American Veterinary Medical Association Task Force on the Housing of Pregnant Sows

Gestation stalls, particularly when used in conjunction with feed restriction, may adversely affect welfare by restricting behavior, including foraging, movement, and postural changes…. Other factors contributing to poor welfare in stalls and small, unbedded pens include lack of exercise, lack of environmental complexity, lack of rooting/chewing materials, and an inability for the sow to exert control over her environment.

 

Scientific Veterinary Committee of the European Commission

When sows are put into a very small pen, they indicate by their behavioural responses that they find the confinement aversive. If given the opportunity, they leave the confined space and they usually resist attempts to make them return to that place.

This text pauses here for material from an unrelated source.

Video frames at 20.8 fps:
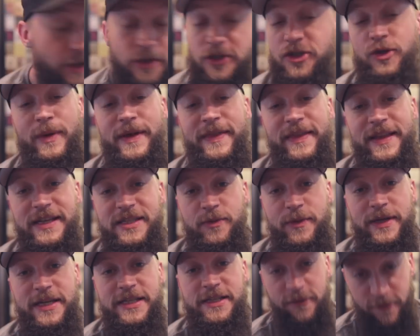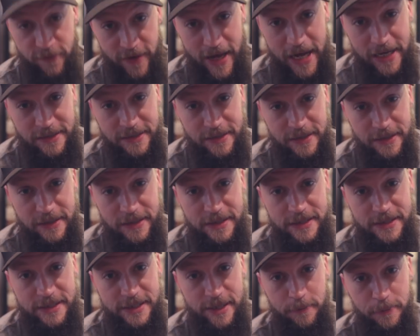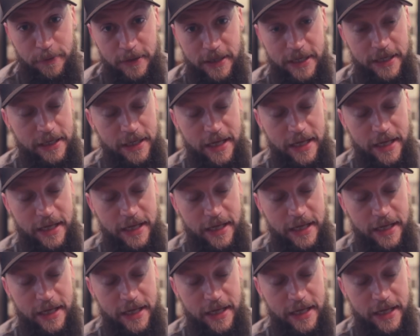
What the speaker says: To win this week's effect, simply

Farmers often comment that their stall-housed or tethered sows are lying for much of the day. Since the extent of the inactivity and unresponsiveness indicates abnormal behaviour, the sows may well be depressed in the clinical sense and poor welfare is indicated. Some sows show this abnormal behaviour as an alternative to stereotypies and there are brain correlates of both of these types of abnormal behaviour.

Recommendation: Since overall welfare appears to be better when sows are not confined throughout gestation, sows should preferably be kept in groups.